[Collection entries]

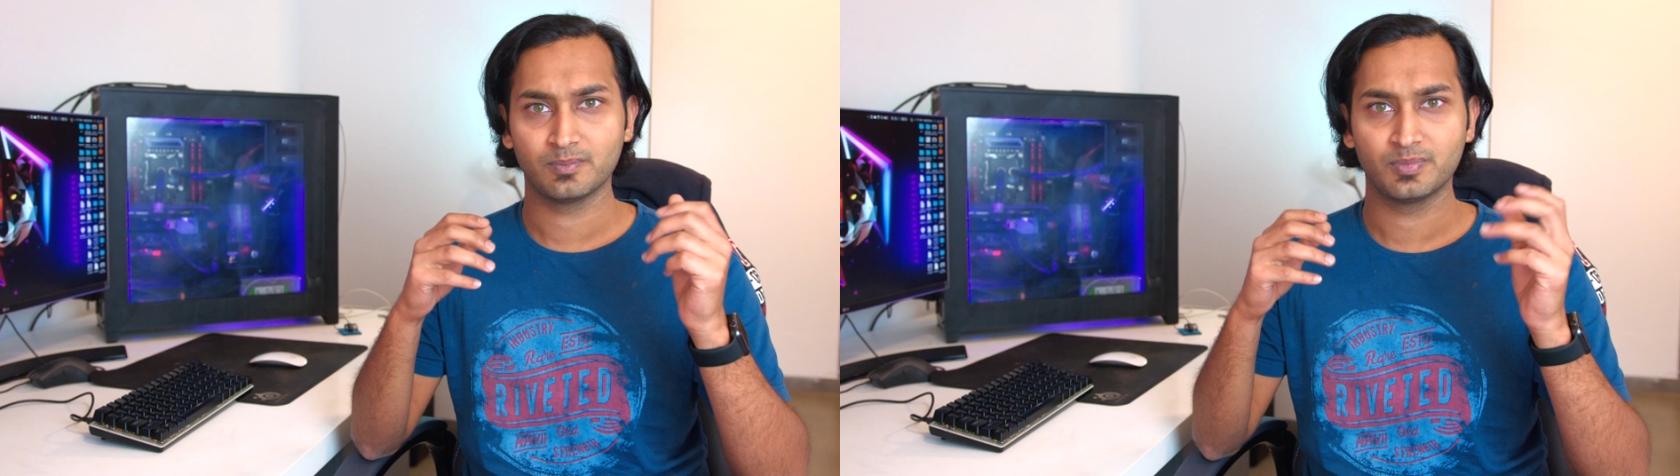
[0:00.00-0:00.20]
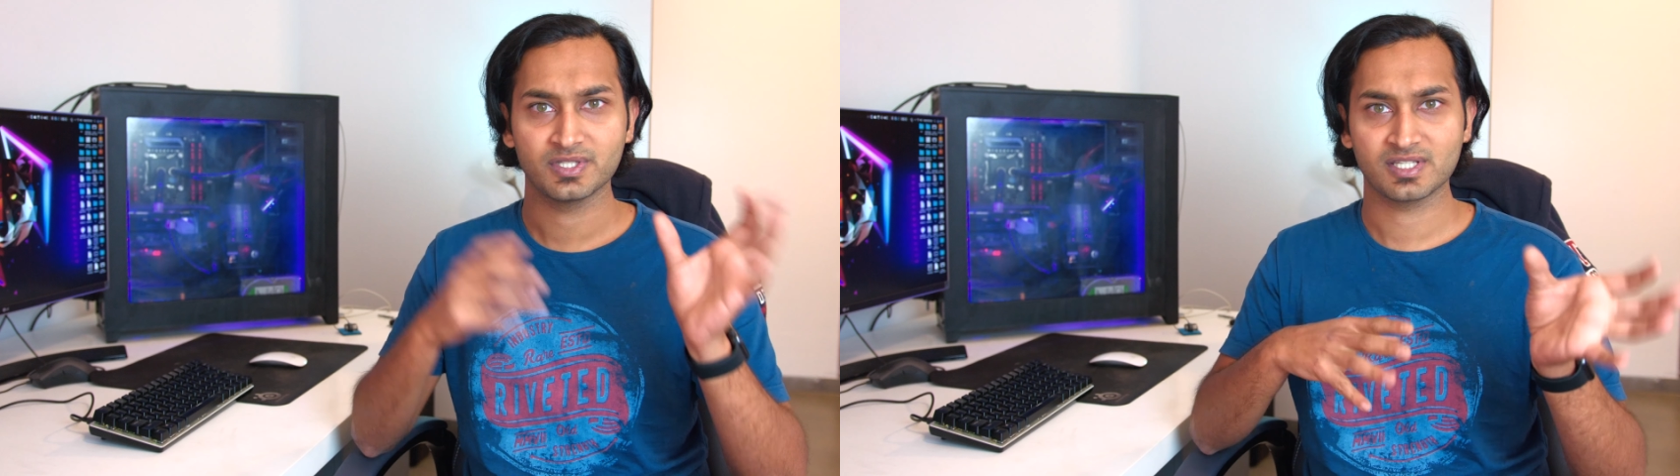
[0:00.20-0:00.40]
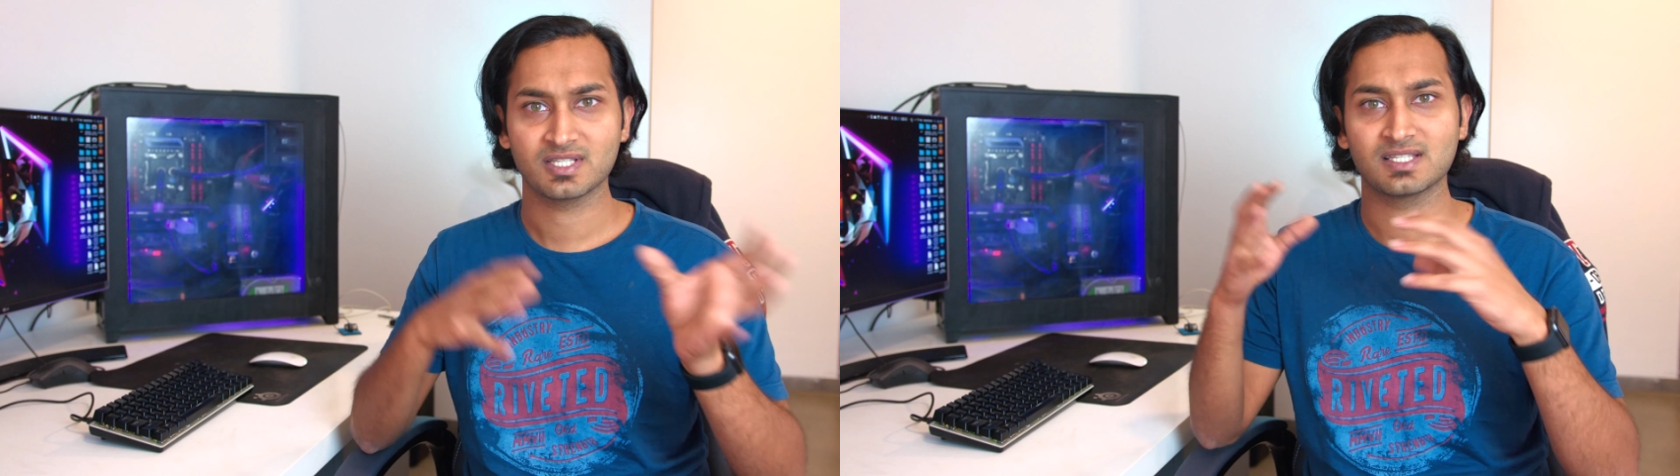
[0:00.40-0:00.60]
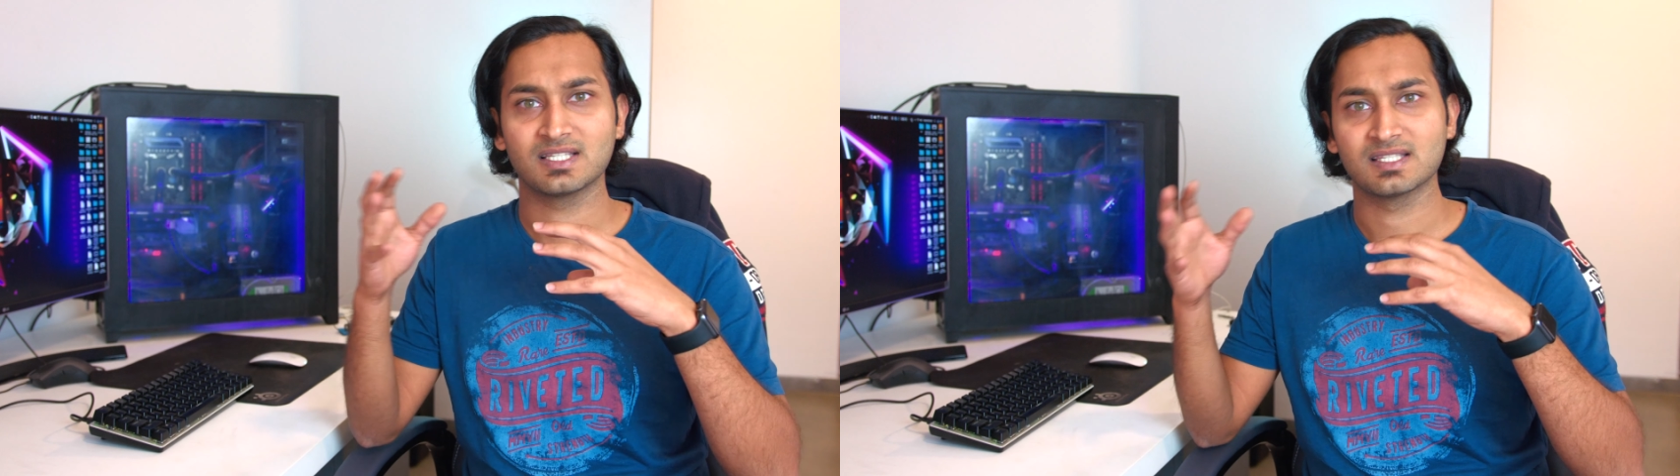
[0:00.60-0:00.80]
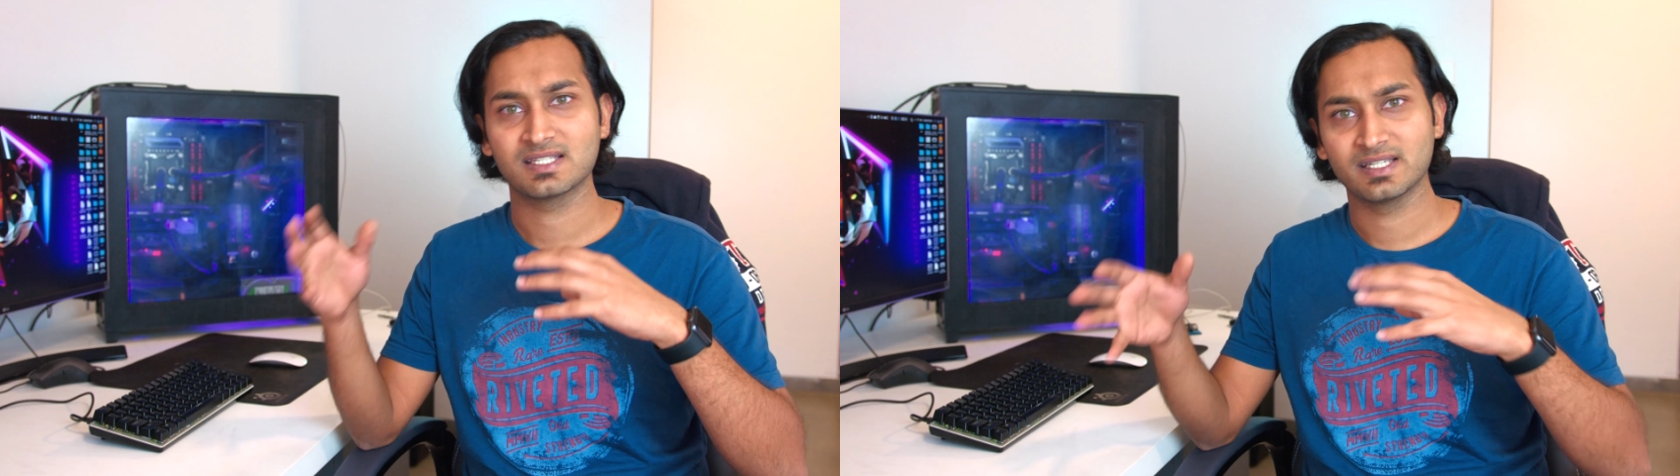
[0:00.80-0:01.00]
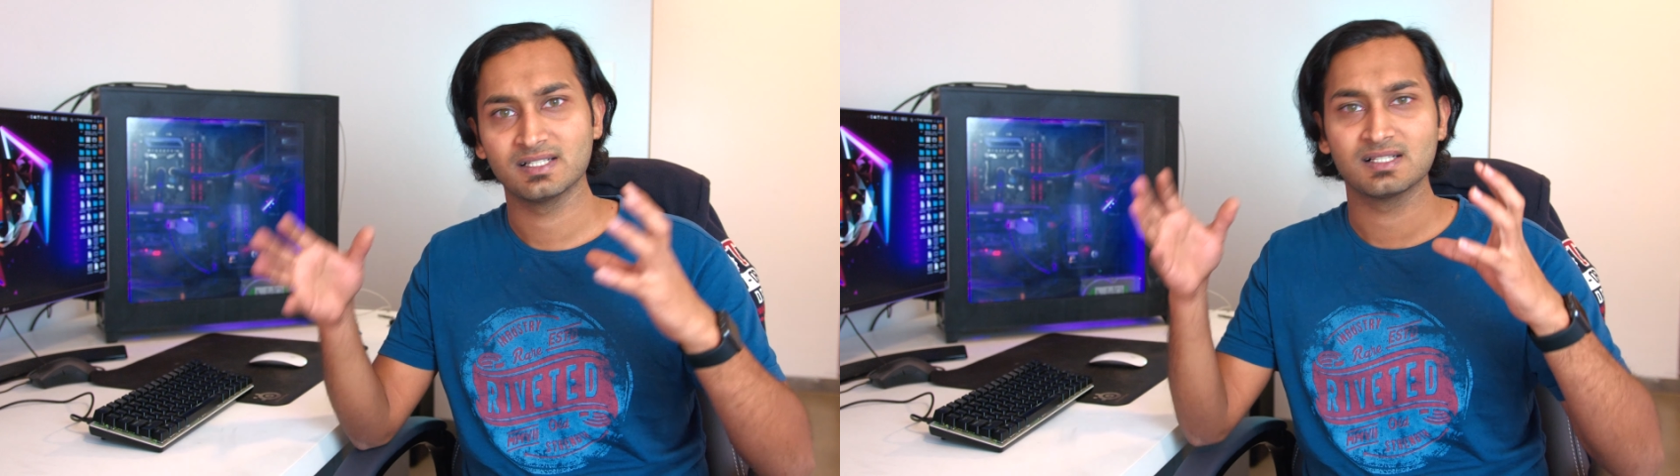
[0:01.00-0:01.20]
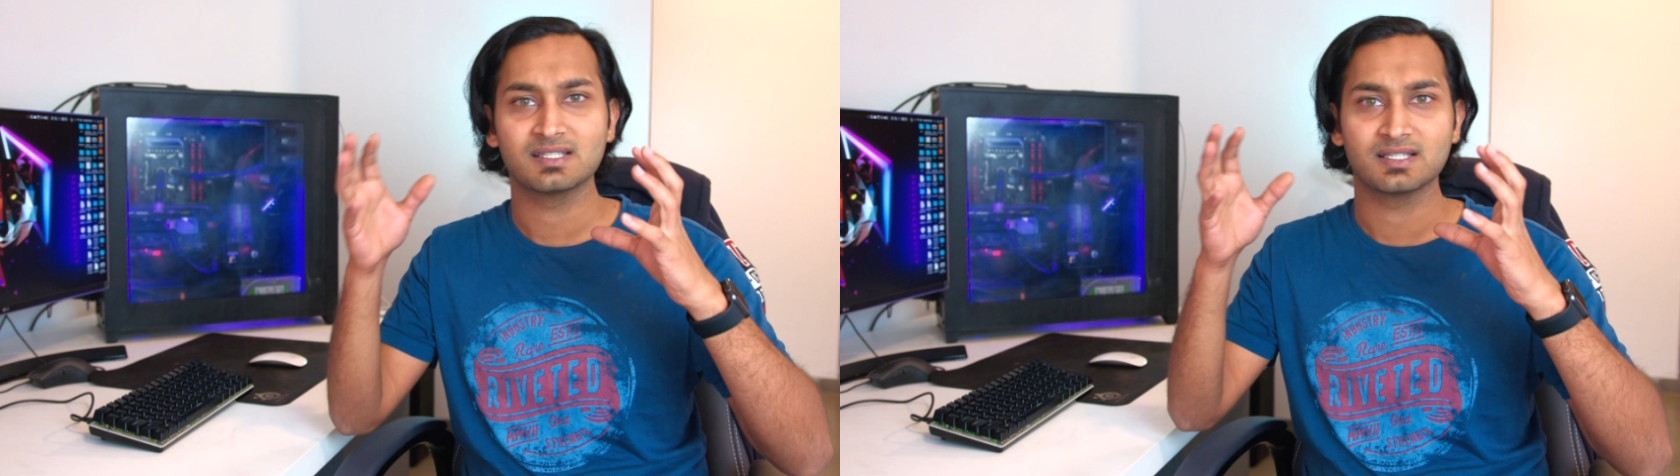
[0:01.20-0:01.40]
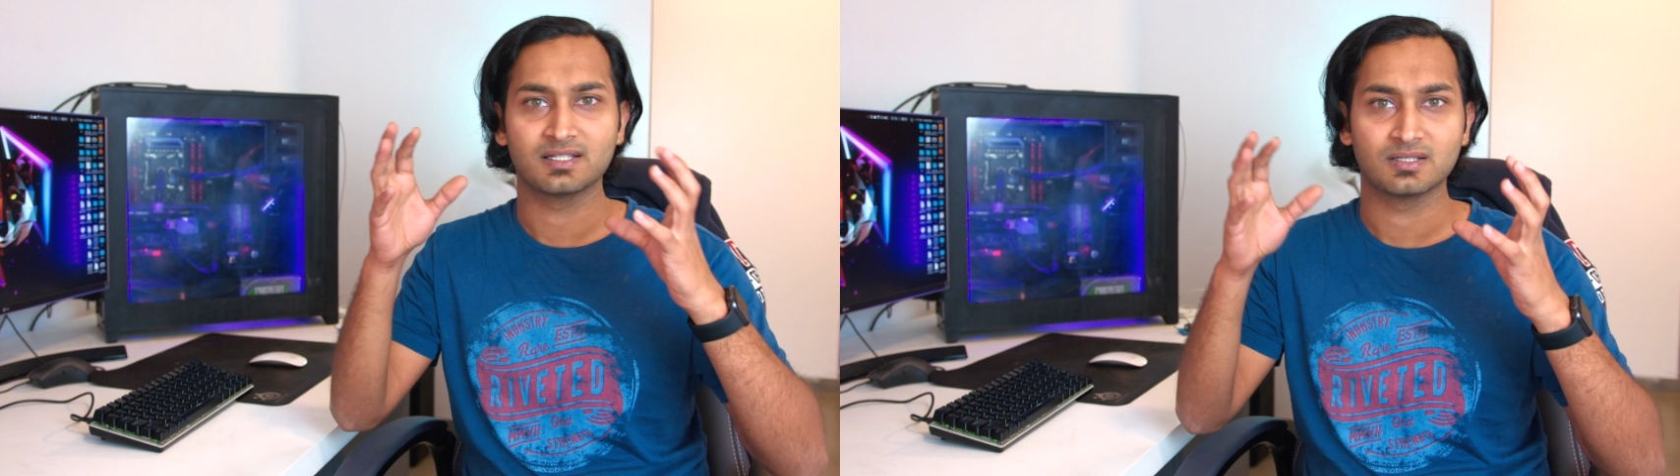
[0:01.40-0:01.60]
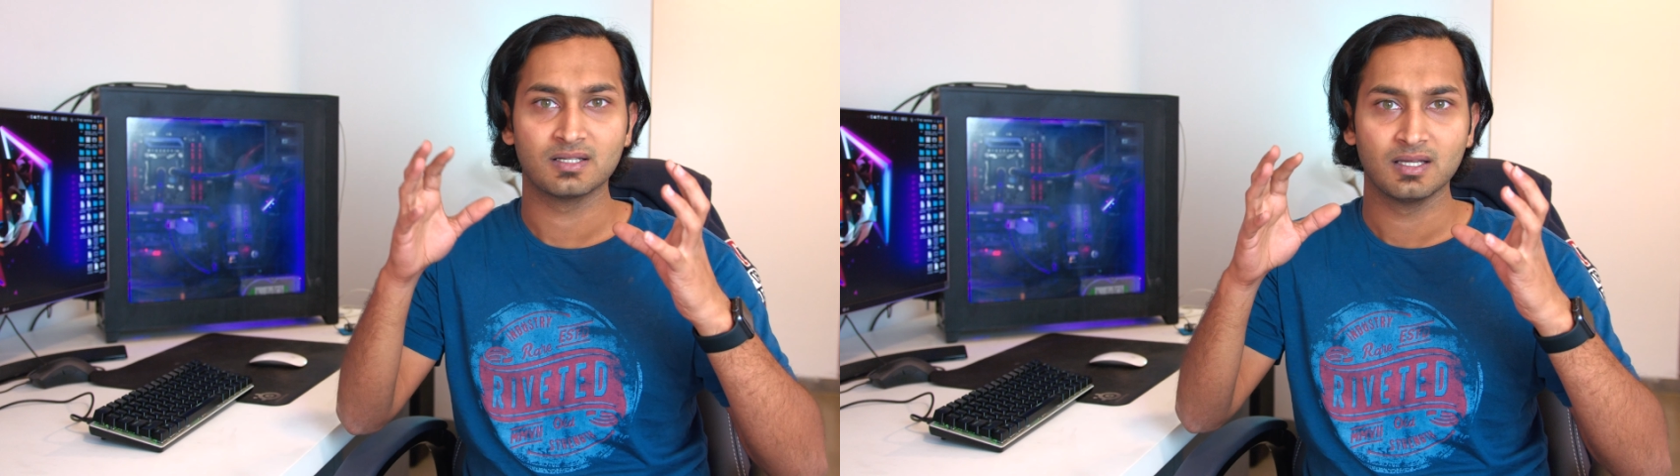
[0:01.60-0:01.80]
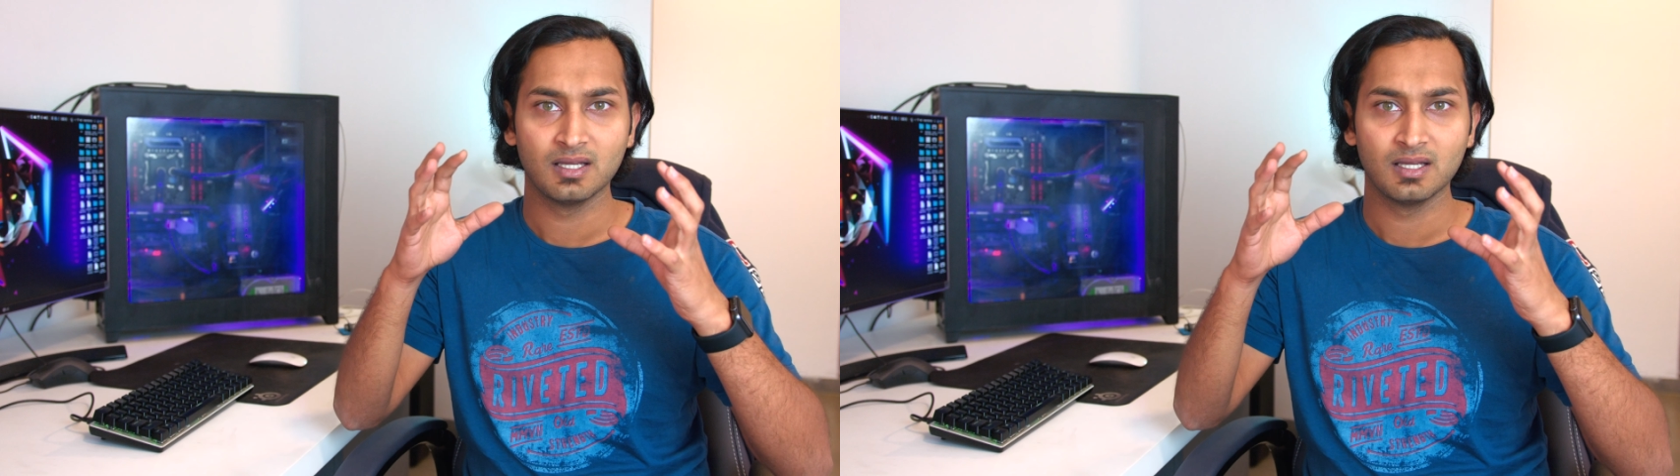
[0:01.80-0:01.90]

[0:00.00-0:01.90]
purchases and sales and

> [Task objective] All of the entries must be reproduced exactly, apart from the pictures, which are to be dropped.

> [Problem solution]
[0:00.00-0:00.20]
[0:00.20-0:00.40]
[0:00.40-0:00.60]
[0:00.60-0:00.80]
[0:00.80-0:01.00]
[0:01.00-0:01.20]
[0:01.20-0:01.40]
[0:01.40-0:01.60]
[0:01.60-0:01.80]
[0:01.80-0:01.90]

[0:00.00-0:01.90]
purchases and sales and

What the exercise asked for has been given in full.